Heightened focus on Operational Resilience is key to our strategic theme of enhancing Engineering risk management. The measurement and monitoring of operational resilience includes:
• Defining a consistent taxonomy for Business Services, associated functions and Engineering Services
• Enabling dependency mapping of those Services to the assets they rely on, including systems, people, processes, vendors and facilities
• Creating a scenario catalog with impact tolerances/error budgets, ensuring recovery plans are in place and automating regular testing
• Maintaining a Resilience Dashboard for users across the firm to define the above, and view resulting analytics
The tooling to enable this initiative is a joint-venture between Operational Resilience Engineering, Site Reliability Engineering, Operational Risk and Resilience Metrics, Enterprise Technology Operations and Risk Engineering.

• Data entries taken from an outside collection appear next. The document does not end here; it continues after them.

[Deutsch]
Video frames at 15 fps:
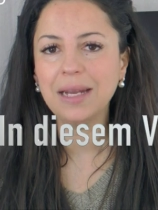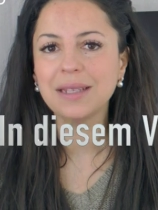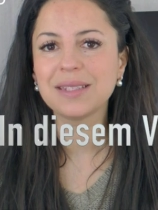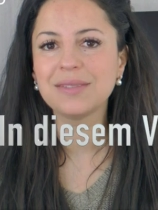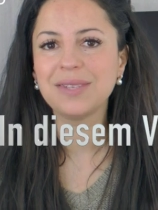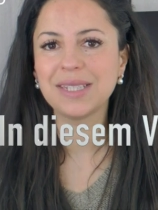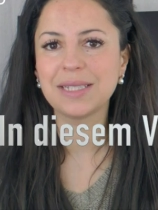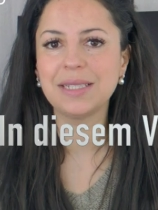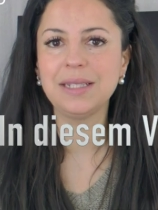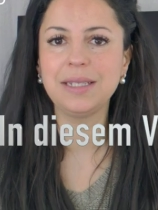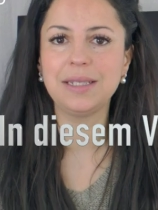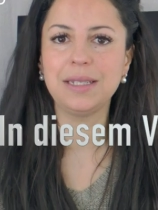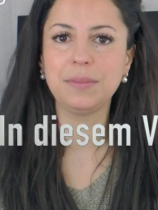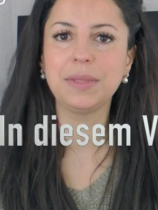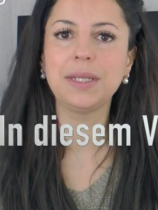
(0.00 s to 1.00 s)
alles, was
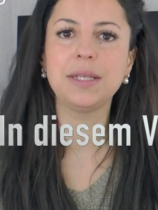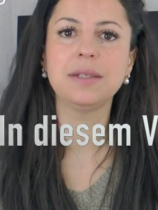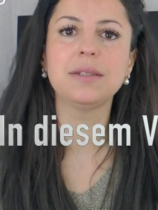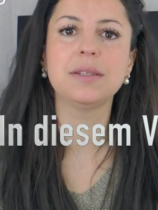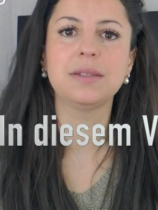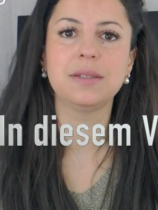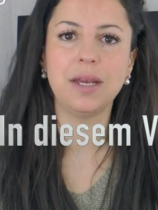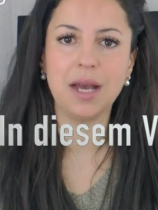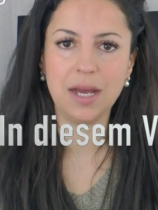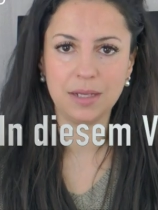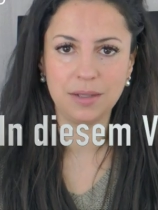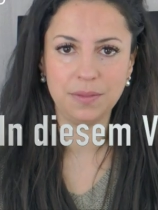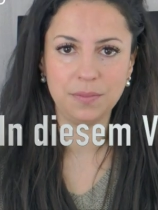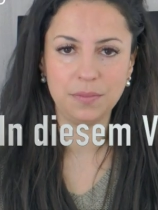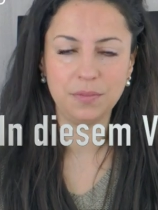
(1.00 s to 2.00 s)
ich dem Kind
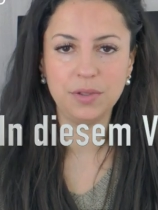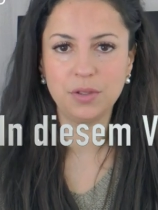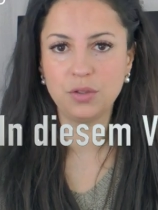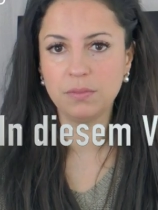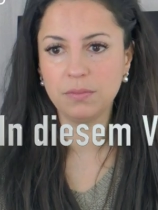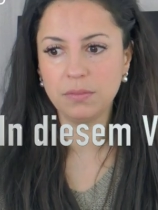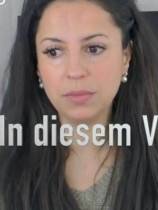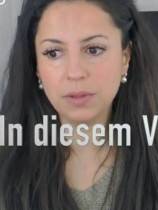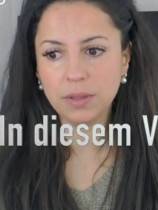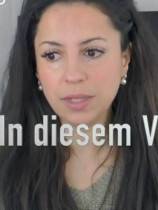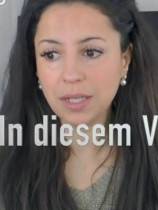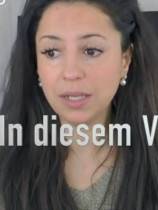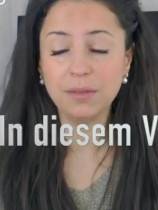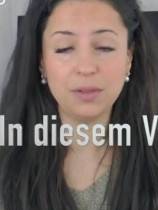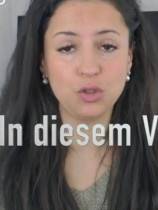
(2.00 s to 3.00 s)
sage, wird
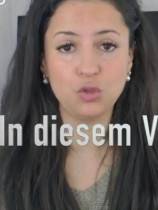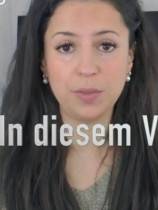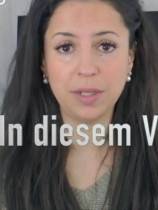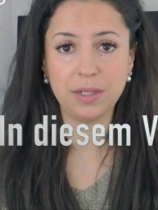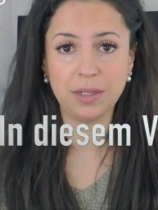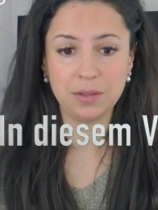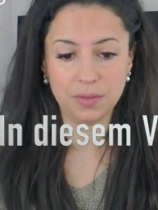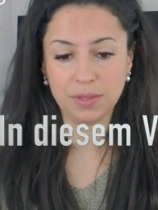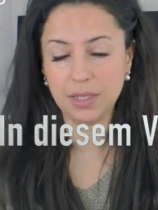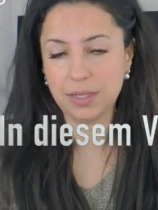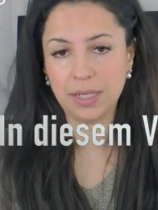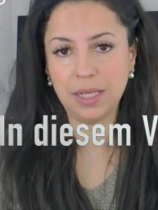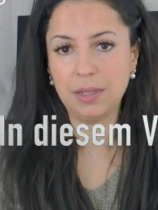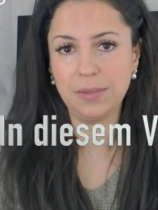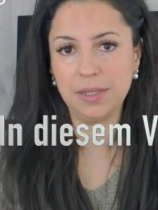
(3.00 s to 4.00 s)
irgendwann später, also wenn ich
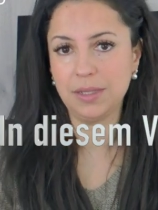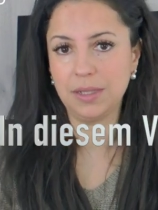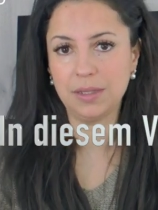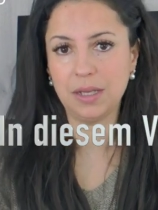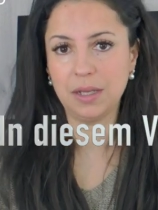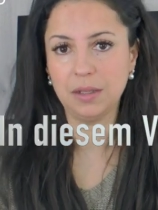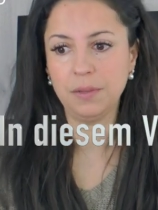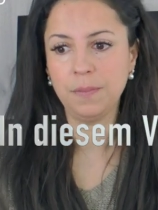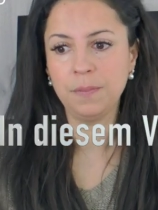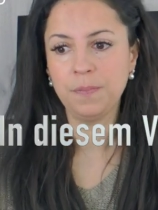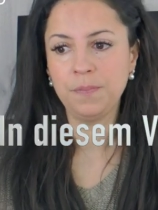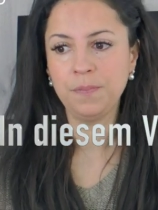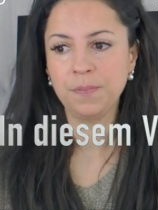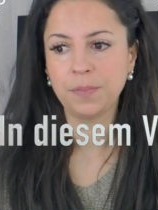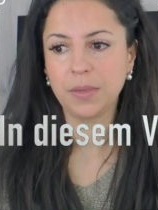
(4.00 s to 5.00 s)
es regelmäßig sage,
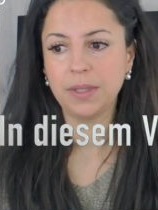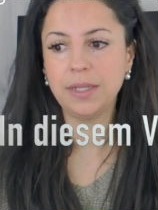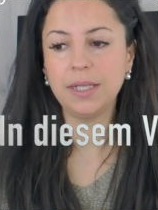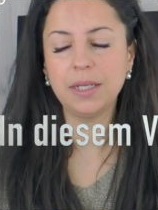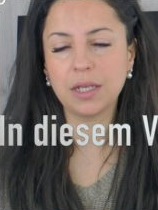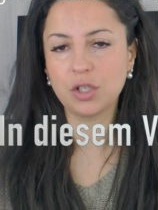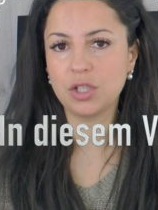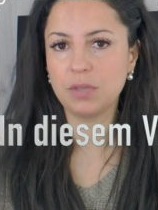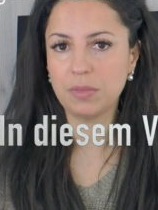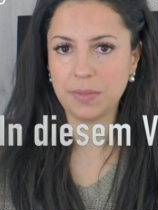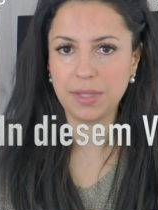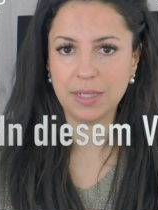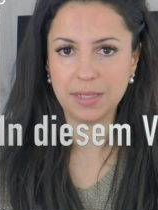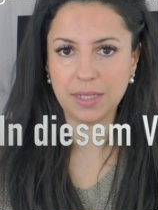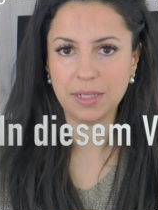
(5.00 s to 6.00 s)
die innere Stimme
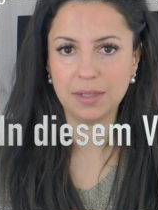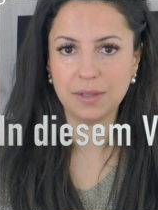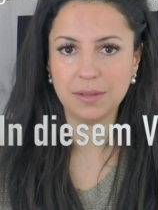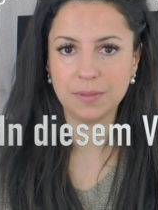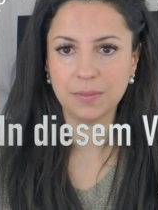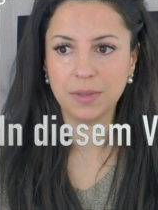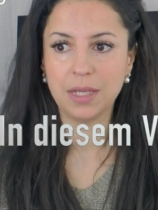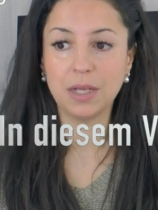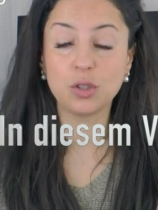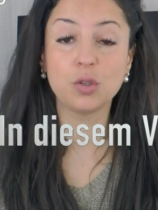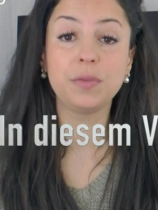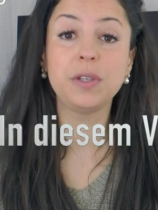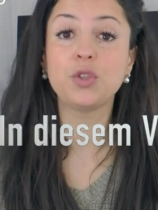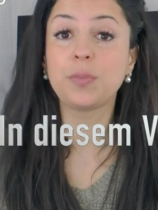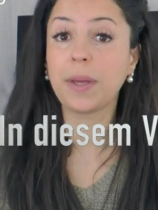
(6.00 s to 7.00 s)
meines Kindes.
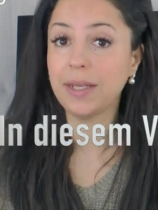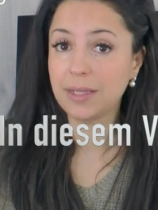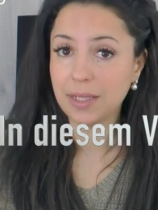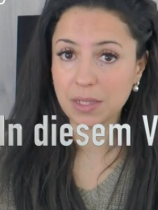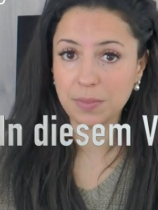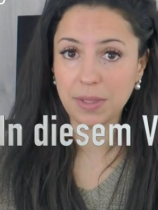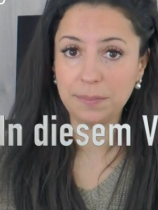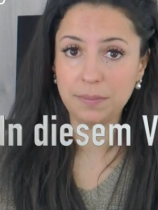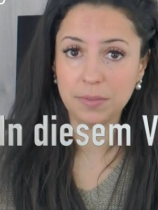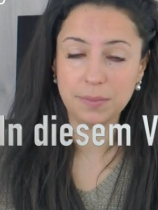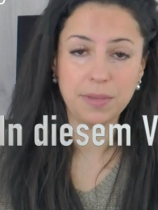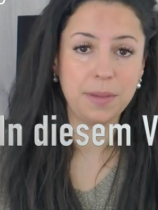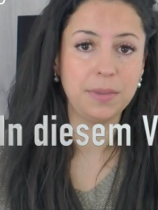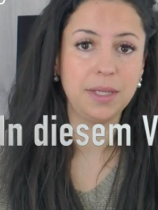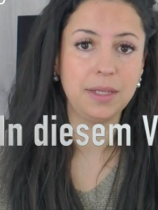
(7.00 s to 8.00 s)
Also wie spreche ich
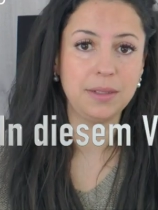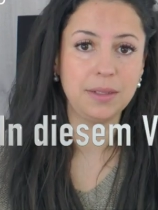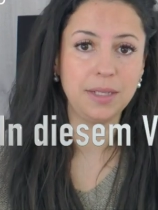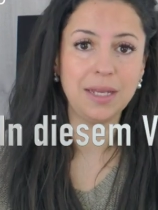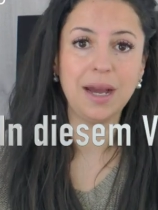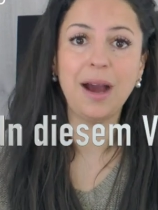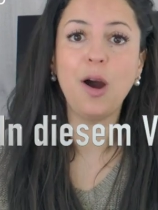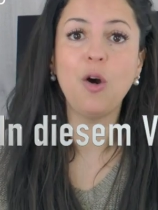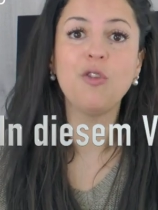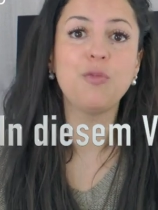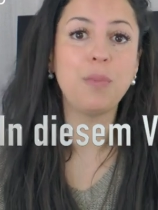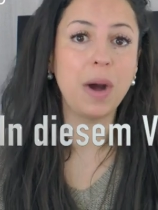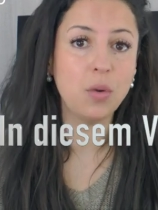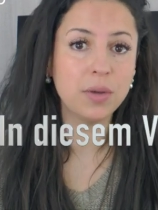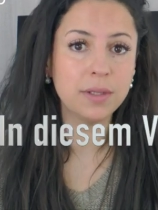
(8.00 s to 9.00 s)
mit, meinem Kind? Eher
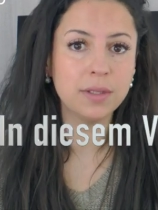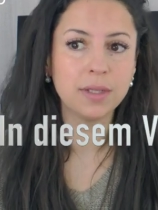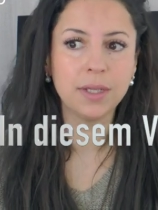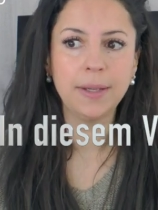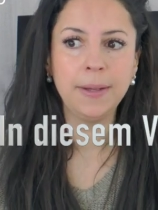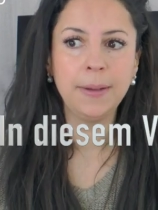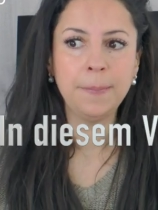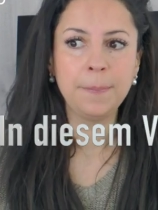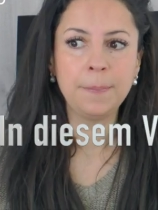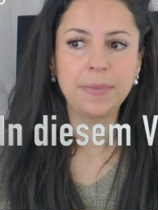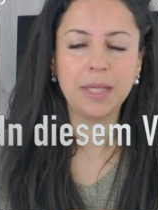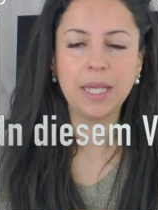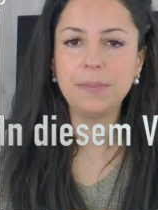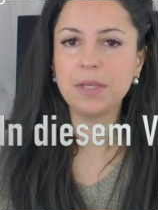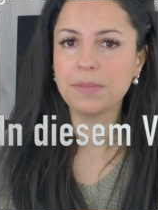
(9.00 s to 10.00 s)
aufbauend?
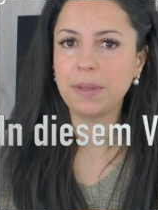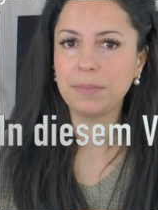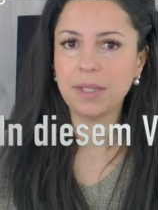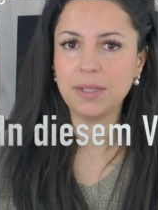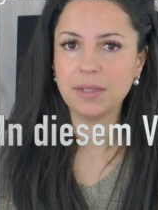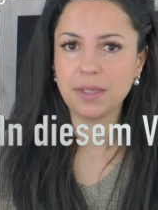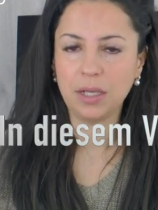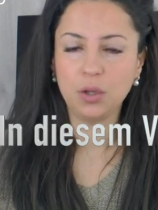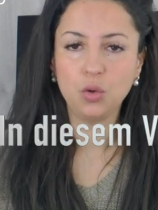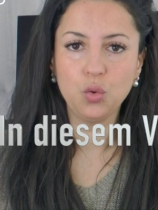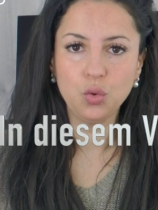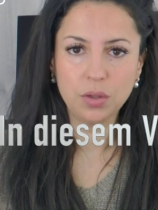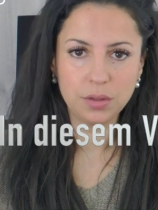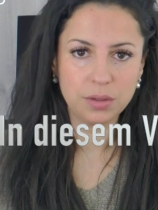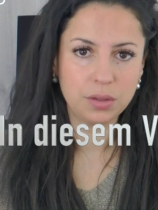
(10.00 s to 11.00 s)
Gebe ich meinem Kind ein
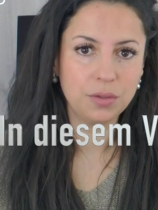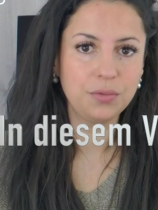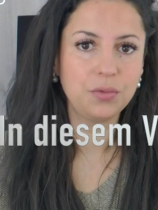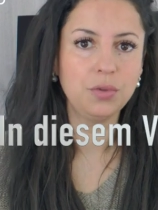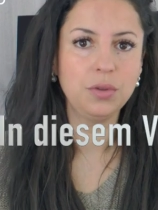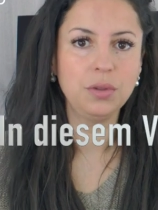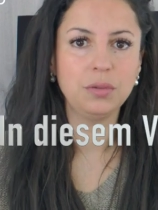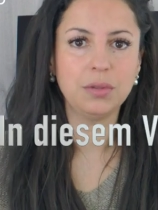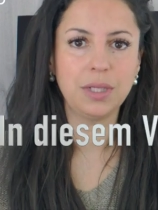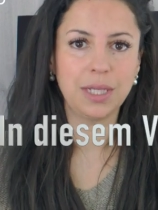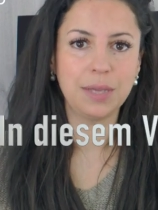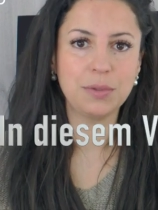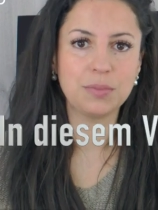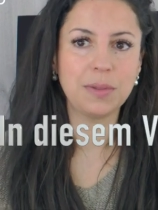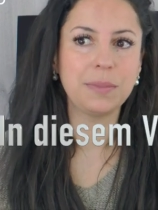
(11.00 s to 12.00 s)
gutes Gefühl oder
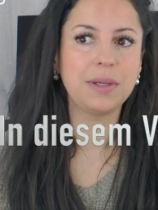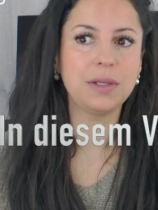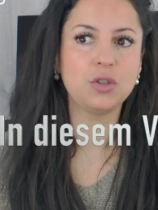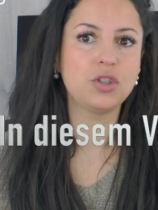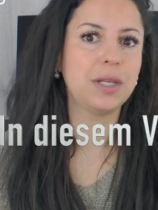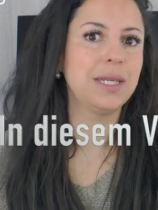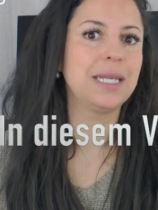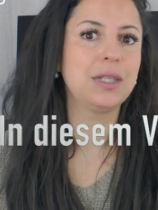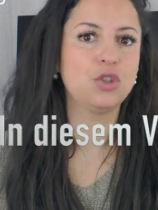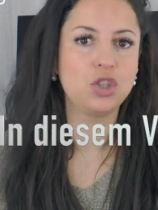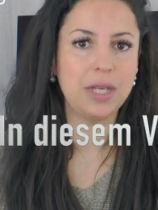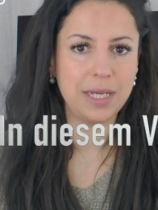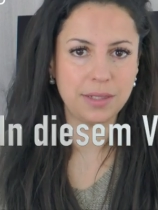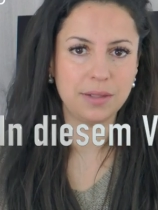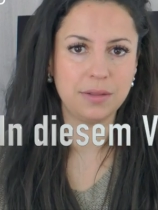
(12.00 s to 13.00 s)
gebe ich meinem Kind ständig ein
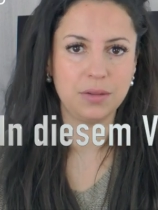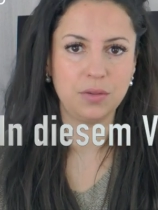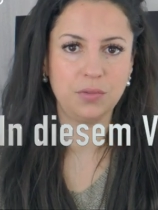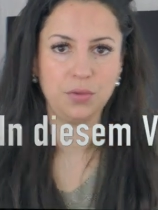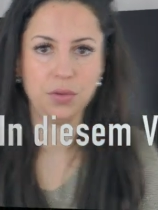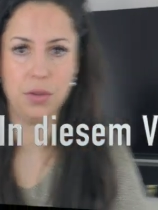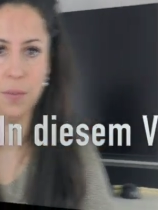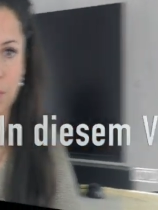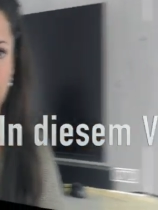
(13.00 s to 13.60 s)
schlechtes Gefühl?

The program involves architecting and building the tooling from scratch on cutting edge technology stack that is highly scalable and performant to support 4,000+ users firmwide. The tooling is being built with the intent to be fully cloud native over the next few years, while starting in a hybrid mode using containerized deployments in view of time to market. Given the regulatory nature of the program, all the data will be modelled in the firm’s strategic data platform (Alloy) and go through data governance sign offs. Tooling will be built in tight alignment with site reliability principles to ensure a highly resilient architecture.